Market Overview

The prediction market for a new pandemic in 2026 is currently trading at 9%, with stable pricing over the past 24 hours and $244,000 in trading volume. This modest probability reflects market participants' assessment that while pandemic risk exists, the baseline expectation remains that no newly emerged disease will meet WHO's formal pandemic threshold during the calendar year 2026. For context, the WHO has declared just six pandemics since 2009: H1N1 influenza (2009), polio (2014), Ebola (2016), Zika (2016), COVID-19 (2020), and mpox (2022).

Why It Matters

Pandemic declarations carry significant consequences for global health policy, economic activity, and public response coordination. A WHO pandemic declaration signals that a disease outbreak has spread across multiple countries or regions with sustained human-to-human transmission, typically triggering international resource mobilization and heightened surveillance. The 9% probability, while low, underscores that markets view pandemic emergence as a measurable tail risk rather than an exceptional outlier—a meaningful distinction given the demonstrated ability of novel pathogens to achieve rapid global spread in the modern era.

Key Factors

Several elements shape the market's assessment.
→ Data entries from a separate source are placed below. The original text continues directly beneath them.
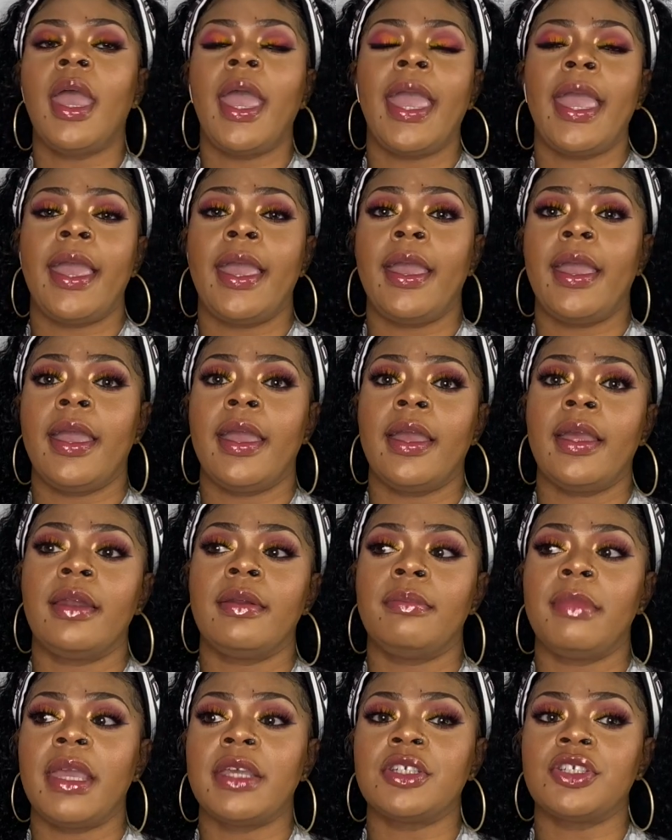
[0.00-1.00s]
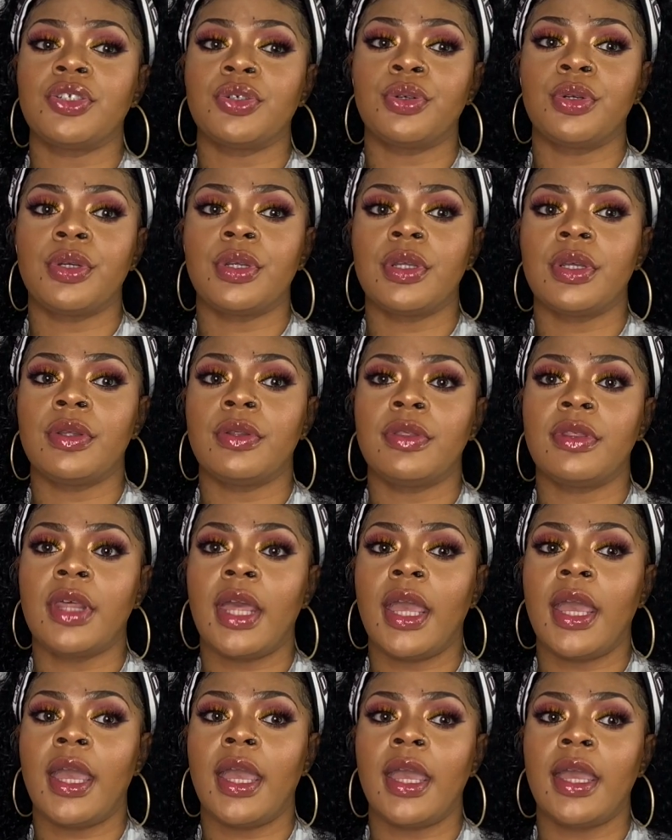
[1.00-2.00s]
and make sure
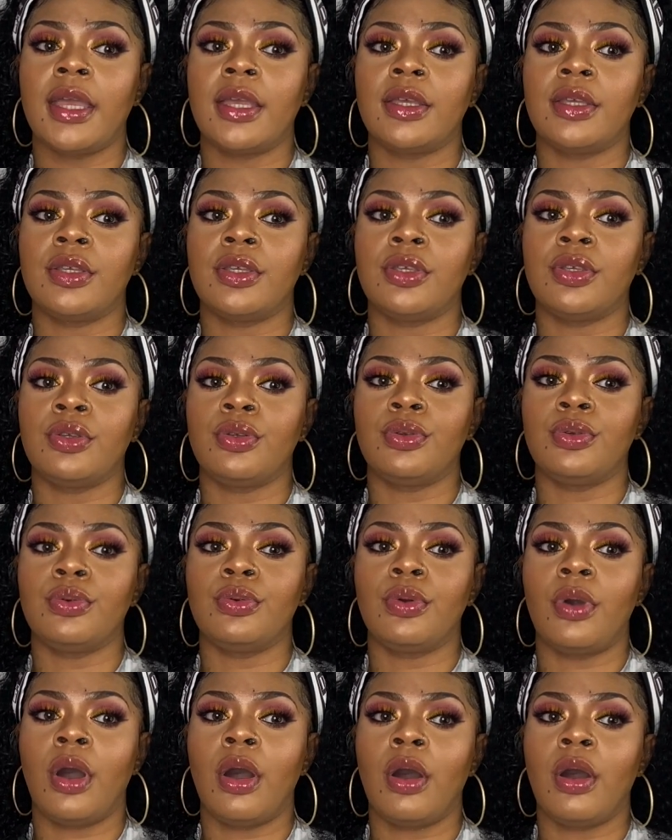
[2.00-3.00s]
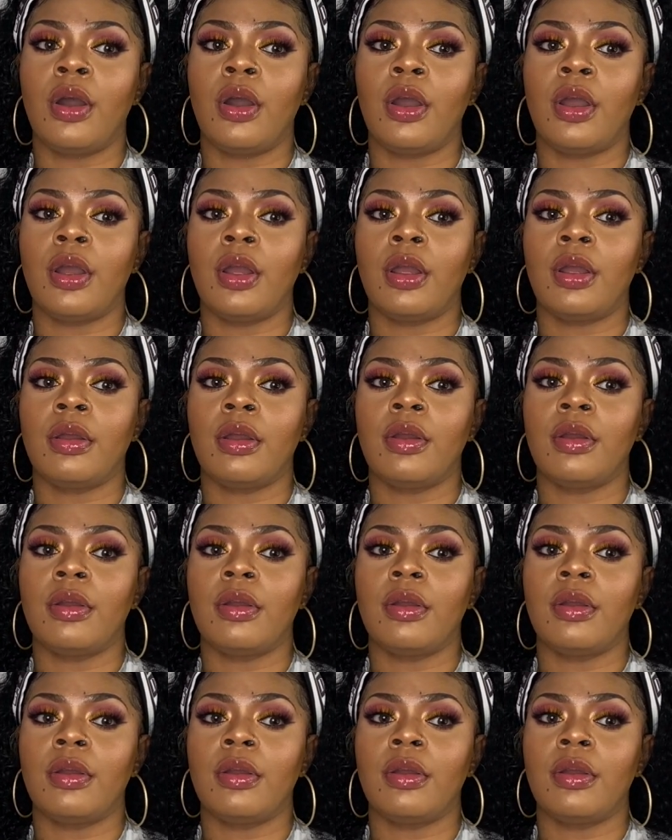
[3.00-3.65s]
that you are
Historical frequency suggests pandemic declarations are rare events, with roughly one formal declaration per 1-2 years over the past decade and a half. However, underlying drivers remain constant: zoonotic spillover from animal populations, pathogen evolution in circulation, seasonal influenza dynamics, and the baseline incidence of novel respiratory infections continue annually. The probability of 9% implicitly assumes a roughly 1-in-11 chance of at least one disease crossing the WHO's pandemic threshold during a specific 12-month window. Market participants appear to weigh both the continued emergence of novel pathogens and the elevated surveillance and response infrastructure now in place following COVID-19, which could enable faster detection but also affect declarations. The market's stability over 24 hours suggests no recent epidemiological developments have materially shifted sentiment.

Outlook

The market will likely remain sensitive to several categories of information: detection of novel respiratory viruses with pandemic potential, unusual seasonal disease surge patterns, and signals from WHO communications regarding emerging health threats. Developments such as confirmed human-to-human transmission of high-consequence animal viruses, sustained spread of known pathogens in new geographies, or WHO statements elevating threat levels could shift pricing upward. Conversely, successful containment of emerging outbreaks and passage of time without significant disease emergence could gradually lower probabilities. The coming influenza season and any unexpected pathogen detections will serve as key reference points for how market participants reassess this tail-risk probability.